Take the line that contains "[0:05.40-0:06.30]" and each one after it through the last line below, and retype them exactly. Leave out the pictures.

---- STUDY MATERIAL

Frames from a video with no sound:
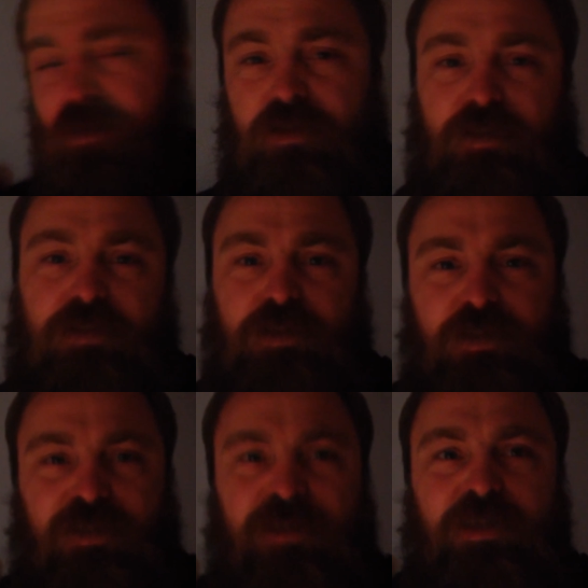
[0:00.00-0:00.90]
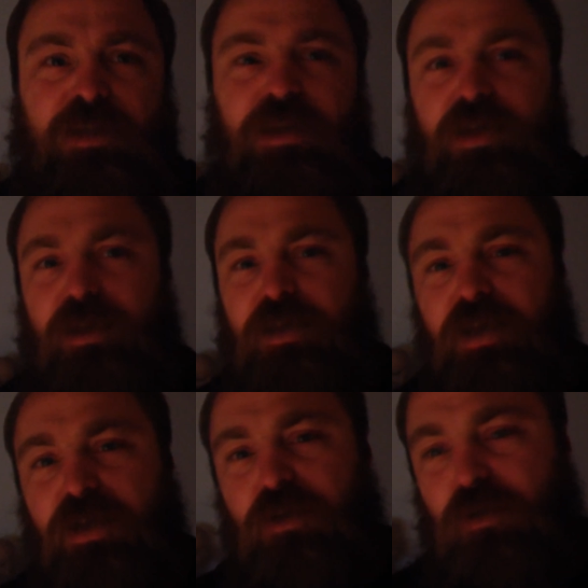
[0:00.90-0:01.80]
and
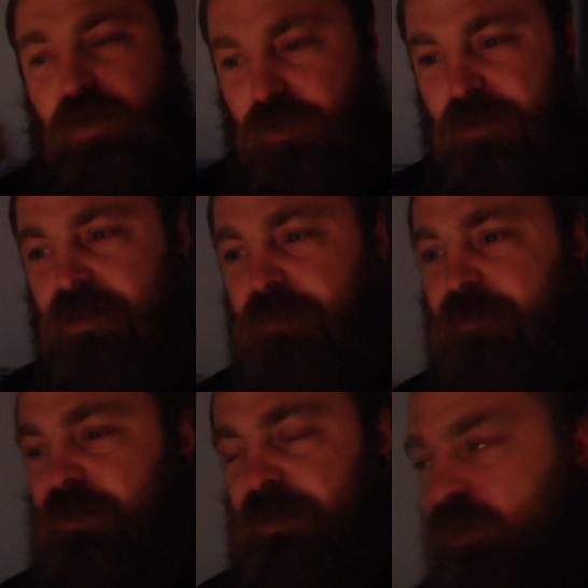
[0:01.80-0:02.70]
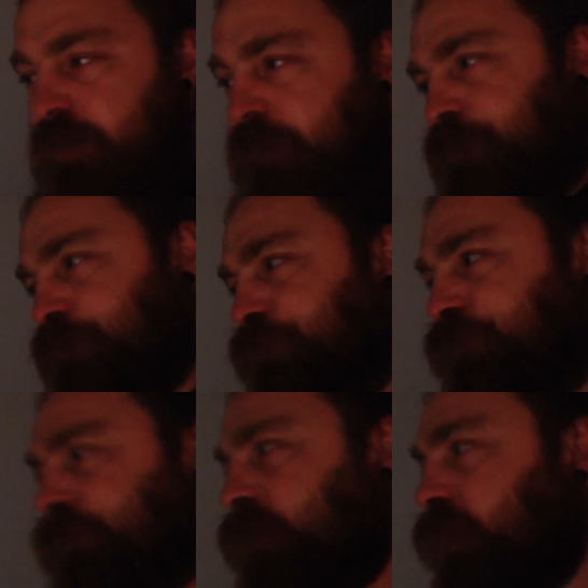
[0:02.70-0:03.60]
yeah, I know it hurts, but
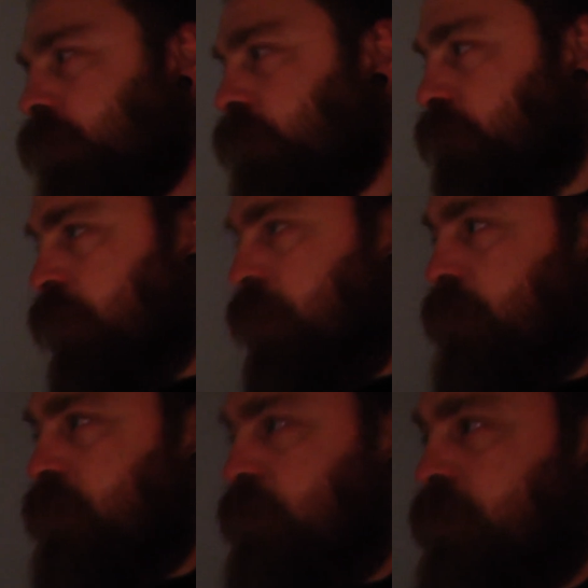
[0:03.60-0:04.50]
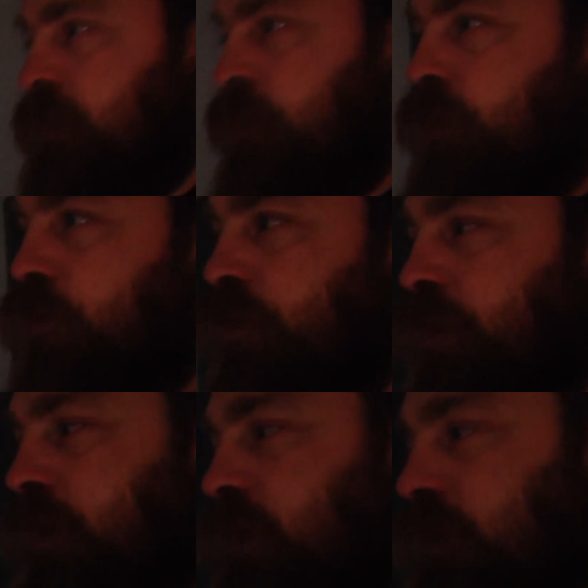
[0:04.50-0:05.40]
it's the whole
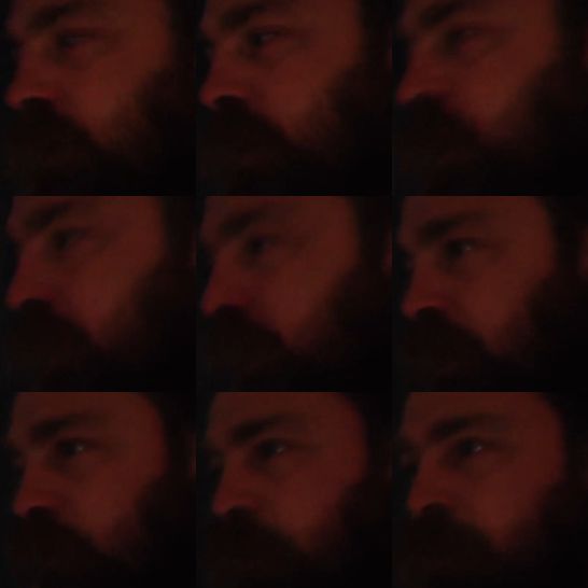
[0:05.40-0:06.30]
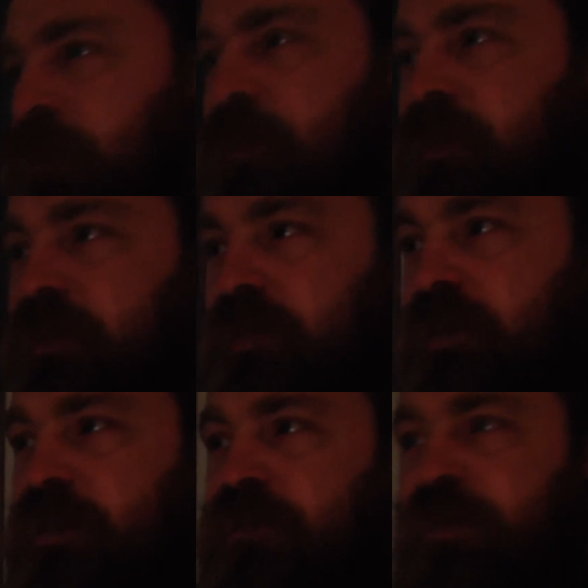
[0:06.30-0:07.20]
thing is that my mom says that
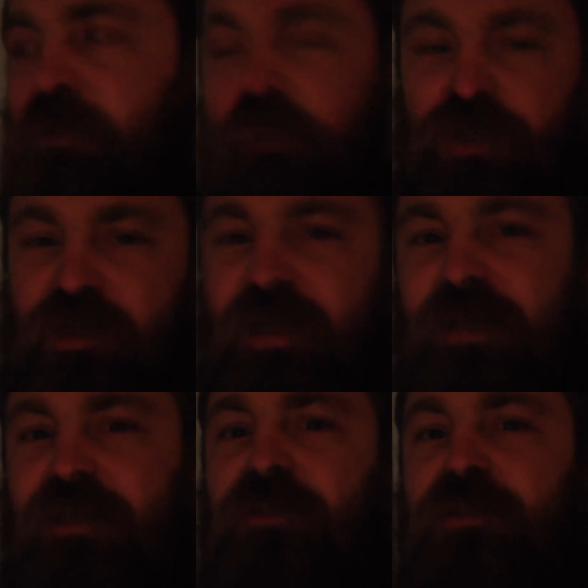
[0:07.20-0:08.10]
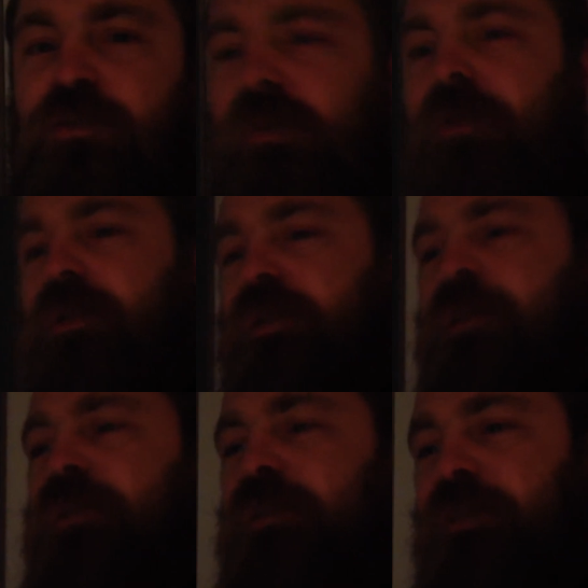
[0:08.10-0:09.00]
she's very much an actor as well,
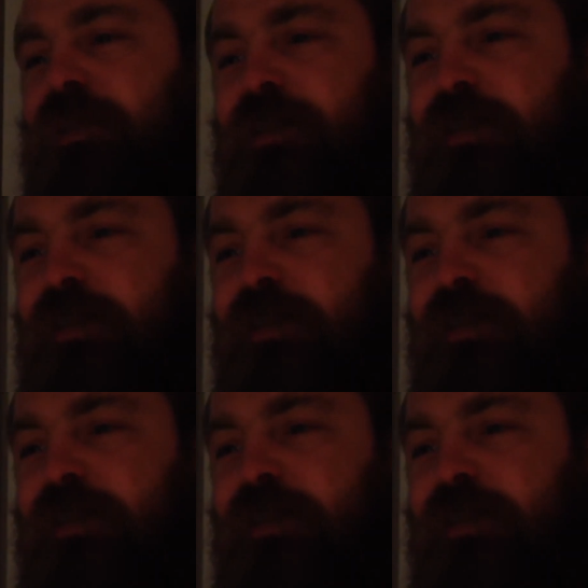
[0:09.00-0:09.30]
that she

--------

*TASK OUTPUT*
[0:05.40-0:06.30]
[0:06.30-0:07.20]
thing is that my mom says that
[0:07.20-0:08.10]
[0:08.10-0:09.00]
she's very much an actor as well,
[0:09.00-0:09.30]
that she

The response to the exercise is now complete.